お題は1分程度で民族的なものだったりオーケストレーションだったりの曲をできるだけ忠実に再現することでした。使用目的はゲーム音楽。原盤は使えないけど使用料を払える予算があるときなんかは割とあるパターンですね。
 
最初は少しなめてかかっていまして、「音を取ればいいんだろ」程度に考えていました。
着メロだったらそれでいのですが、今回はオーディオ納品で質感や雰囲気をできるだけ再現しなければOKになりません。
 
正直すっごく苦労しました。
 
音は取れるのですがストリングスの質感がどうしても近づけなかったり、複雑に絡み合っているパーカッションの数々のノリがどうしても掴めなかったり・・・
 

今ある環境でできるだけハイクオリティなものを 

 
手持ちの機材、ソフトをいじって、EQやコンプ、トランジェント系プラグインを駆使して”ノリ”を近づけたり質感を調整したりしました。MIDI編集だけで思い描く音像にはなかなか近づきません。
リバーブも曲の雰囲気を再現するのに重要な要素なのであれやこれやと試したり。
 
そして意外に苦労したのが耳コピする態勢の”耳”になるまでちょっと時間がかかったことです。
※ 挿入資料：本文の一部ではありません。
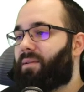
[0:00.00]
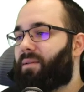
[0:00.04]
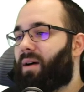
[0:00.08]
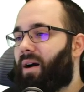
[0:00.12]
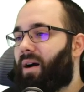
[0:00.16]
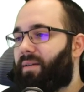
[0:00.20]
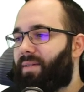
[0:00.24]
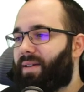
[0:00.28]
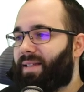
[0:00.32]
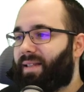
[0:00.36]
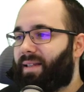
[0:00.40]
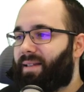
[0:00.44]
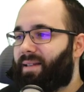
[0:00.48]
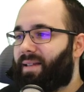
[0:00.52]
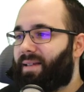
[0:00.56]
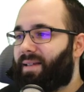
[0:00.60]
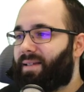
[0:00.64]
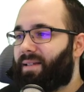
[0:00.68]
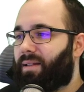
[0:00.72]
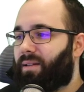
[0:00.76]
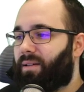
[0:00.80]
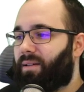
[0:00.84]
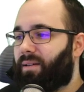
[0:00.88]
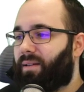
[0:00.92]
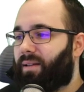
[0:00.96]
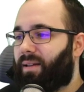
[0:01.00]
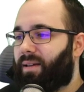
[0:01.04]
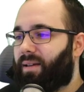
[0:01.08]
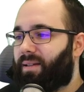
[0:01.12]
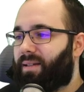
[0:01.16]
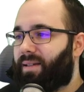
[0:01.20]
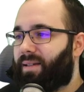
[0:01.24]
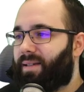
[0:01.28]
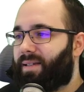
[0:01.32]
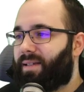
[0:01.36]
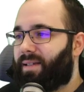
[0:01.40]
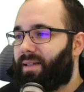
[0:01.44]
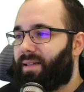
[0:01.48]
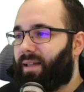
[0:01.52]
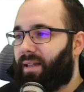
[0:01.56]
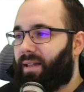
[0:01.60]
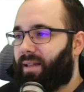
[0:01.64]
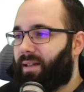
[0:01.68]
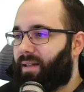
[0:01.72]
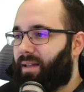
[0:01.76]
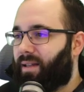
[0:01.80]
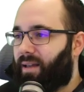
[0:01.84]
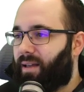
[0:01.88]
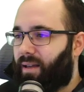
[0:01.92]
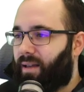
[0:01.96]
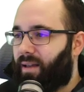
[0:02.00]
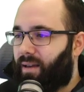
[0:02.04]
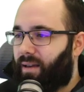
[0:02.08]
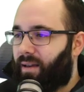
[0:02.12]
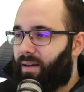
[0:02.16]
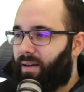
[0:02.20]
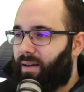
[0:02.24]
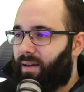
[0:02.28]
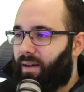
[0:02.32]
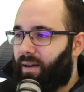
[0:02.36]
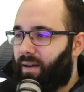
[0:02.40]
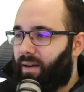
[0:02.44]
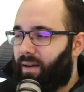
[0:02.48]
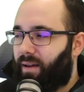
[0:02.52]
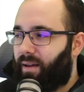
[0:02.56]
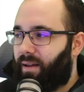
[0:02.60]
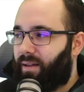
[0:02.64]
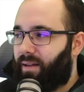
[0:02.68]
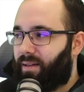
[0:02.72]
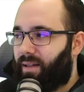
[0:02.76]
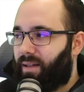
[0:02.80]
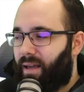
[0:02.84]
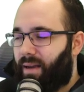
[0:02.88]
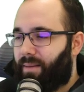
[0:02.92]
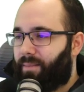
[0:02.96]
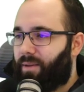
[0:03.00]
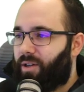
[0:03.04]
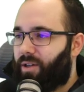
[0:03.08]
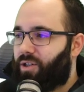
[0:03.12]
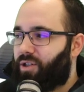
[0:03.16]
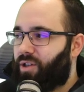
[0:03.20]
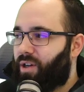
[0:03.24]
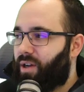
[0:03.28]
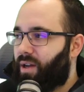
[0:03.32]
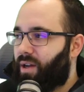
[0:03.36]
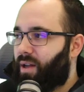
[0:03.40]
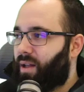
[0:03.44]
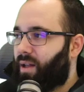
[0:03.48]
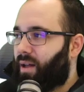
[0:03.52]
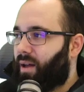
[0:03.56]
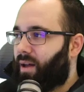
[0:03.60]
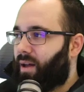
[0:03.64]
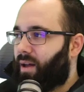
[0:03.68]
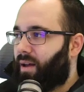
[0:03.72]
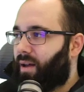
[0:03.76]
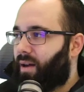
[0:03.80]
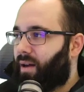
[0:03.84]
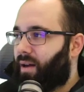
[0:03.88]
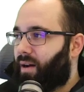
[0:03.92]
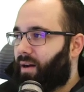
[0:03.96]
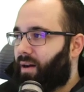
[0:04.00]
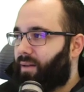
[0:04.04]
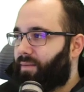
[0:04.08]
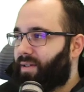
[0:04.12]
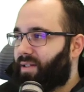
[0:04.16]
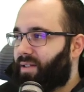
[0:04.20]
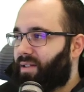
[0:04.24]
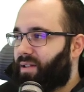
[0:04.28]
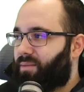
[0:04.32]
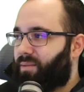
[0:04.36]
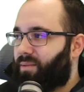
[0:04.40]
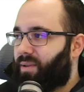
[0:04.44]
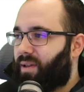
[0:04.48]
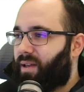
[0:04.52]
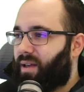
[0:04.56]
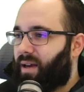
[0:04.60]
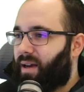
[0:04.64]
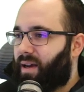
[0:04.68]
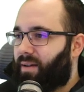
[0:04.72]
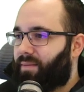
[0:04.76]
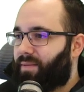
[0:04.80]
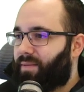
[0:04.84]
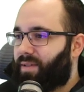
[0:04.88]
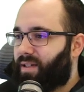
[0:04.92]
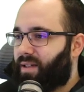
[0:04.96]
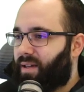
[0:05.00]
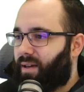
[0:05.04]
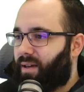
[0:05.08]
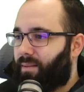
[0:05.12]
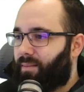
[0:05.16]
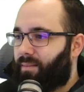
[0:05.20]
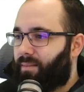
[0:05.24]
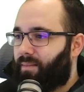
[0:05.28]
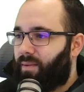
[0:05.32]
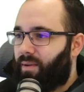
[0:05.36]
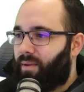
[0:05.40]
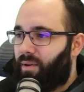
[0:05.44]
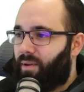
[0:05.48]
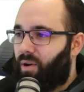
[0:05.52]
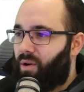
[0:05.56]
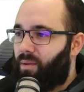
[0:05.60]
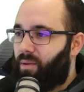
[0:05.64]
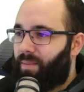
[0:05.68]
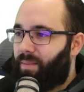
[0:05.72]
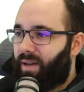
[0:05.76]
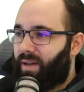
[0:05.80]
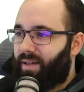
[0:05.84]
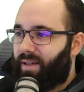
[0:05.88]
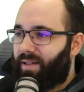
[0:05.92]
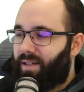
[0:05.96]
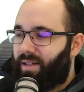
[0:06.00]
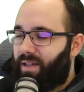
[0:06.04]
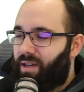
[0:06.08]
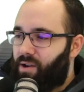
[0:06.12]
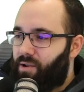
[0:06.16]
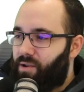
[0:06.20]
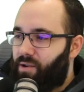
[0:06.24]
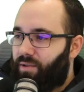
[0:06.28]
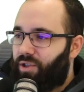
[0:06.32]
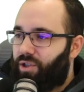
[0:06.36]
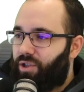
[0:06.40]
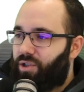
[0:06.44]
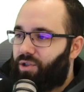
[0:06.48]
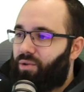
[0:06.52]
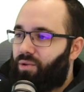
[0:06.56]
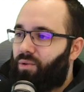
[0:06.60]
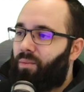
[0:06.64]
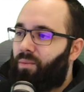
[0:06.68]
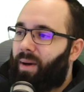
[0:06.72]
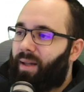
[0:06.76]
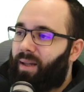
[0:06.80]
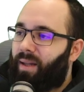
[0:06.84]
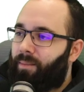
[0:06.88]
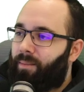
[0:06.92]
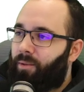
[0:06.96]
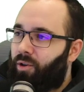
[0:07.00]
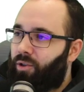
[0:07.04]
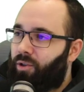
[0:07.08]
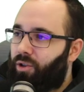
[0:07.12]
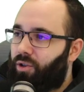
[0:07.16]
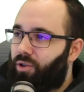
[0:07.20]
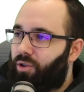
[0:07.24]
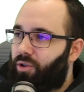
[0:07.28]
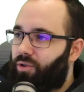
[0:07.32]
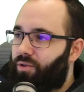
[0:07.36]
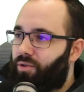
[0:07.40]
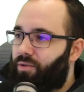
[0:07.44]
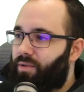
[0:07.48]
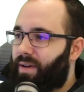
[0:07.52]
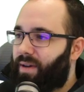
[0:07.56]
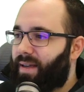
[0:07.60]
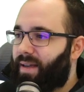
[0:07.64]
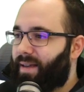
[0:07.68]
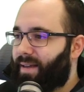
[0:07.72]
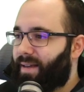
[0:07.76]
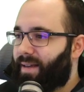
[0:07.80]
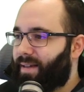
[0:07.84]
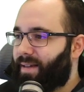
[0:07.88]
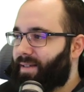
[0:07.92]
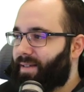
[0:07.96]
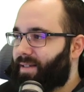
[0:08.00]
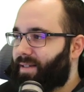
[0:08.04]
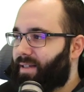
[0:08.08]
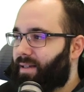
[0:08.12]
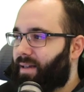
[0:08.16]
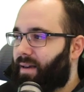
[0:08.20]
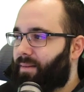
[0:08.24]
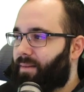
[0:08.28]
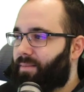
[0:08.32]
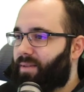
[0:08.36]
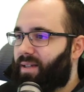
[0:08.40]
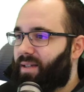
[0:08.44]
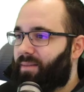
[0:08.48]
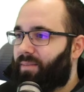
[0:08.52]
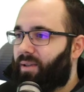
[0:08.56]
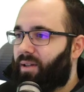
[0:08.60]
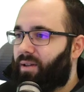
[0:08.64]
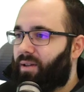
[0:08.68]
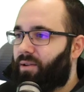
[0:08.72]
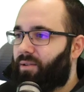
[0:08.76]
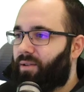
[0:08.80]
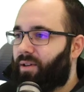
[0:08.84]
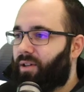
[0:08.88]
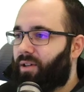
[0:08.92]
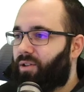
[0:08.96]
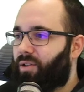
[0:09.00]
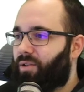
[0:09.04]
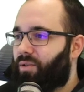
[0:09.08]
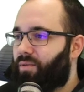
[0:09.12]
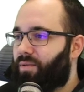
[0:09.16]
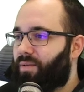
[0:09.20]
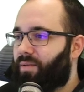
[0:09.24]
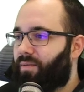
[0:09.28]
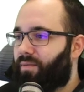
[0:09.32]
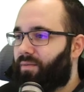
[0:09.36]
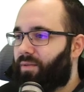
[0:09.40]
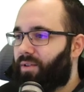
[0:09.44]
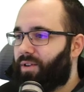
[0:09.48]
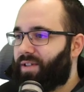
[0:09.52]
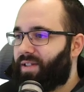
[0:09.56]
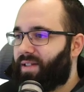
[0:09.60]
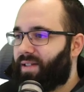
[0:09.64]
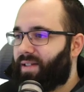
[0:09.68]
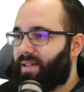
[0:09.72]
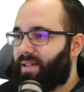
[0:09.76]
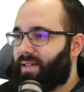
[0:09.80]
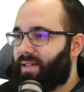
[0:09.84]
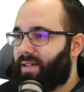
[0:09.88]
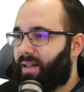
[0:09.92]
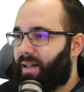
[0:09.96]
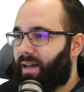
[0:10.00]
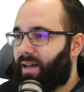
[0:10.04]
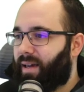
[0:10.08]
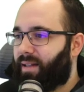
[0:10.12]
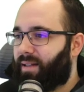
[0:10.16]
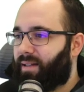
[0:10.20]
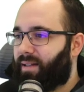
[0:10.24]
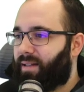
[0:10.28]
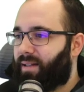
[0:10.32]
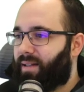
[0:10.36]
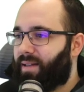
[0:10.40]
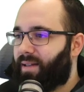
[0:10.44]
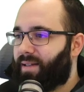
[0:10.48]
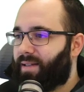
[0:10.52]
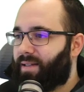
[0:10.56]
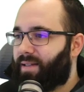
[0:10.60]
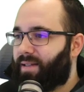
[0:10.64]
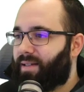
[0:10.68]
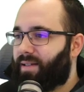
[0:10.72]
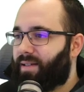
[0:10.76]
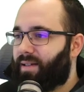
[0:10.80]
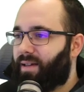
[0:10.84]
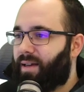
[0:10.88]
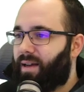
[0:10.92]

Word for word: obviously, it doesn't look like this in the uh, in the image. Uh, obviously, we have some openings here. So what I'm going to do is I'm simply going to first select this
耳の態勢が整うと、後ろでなんとなくなっている楽器まで不思議と聴こえてくるものなのですがその状態になるまで少しかかってしまいました。前後の小節を聴いてフレーズの流れをある程度想像することも手助けにはなりますが。
 
色々試行錯誤を重ねなんとか納品。OKもいただき一安心。
 
結果、オレってこんなサンプル持ってたんだ!(片っ端からストリングスのサンプル聴いて確認した)とか、こんなプラグインの使い方もあったんだよな!とか色々発見、再確認できて、ギャラ以上にプラスなことがありました。
もちろんフレーズや和声・楽器のコンビネーションなどは嫌という程聴くうちに血肉になっていきます。幅は否応なく広がりますよね。今回は音楽性も好きな感じだったので疲れはしましたが楽しい仕事となりました。
 
忘れていたこの感覚!時々やらなきゃダメだなと思う次第でした。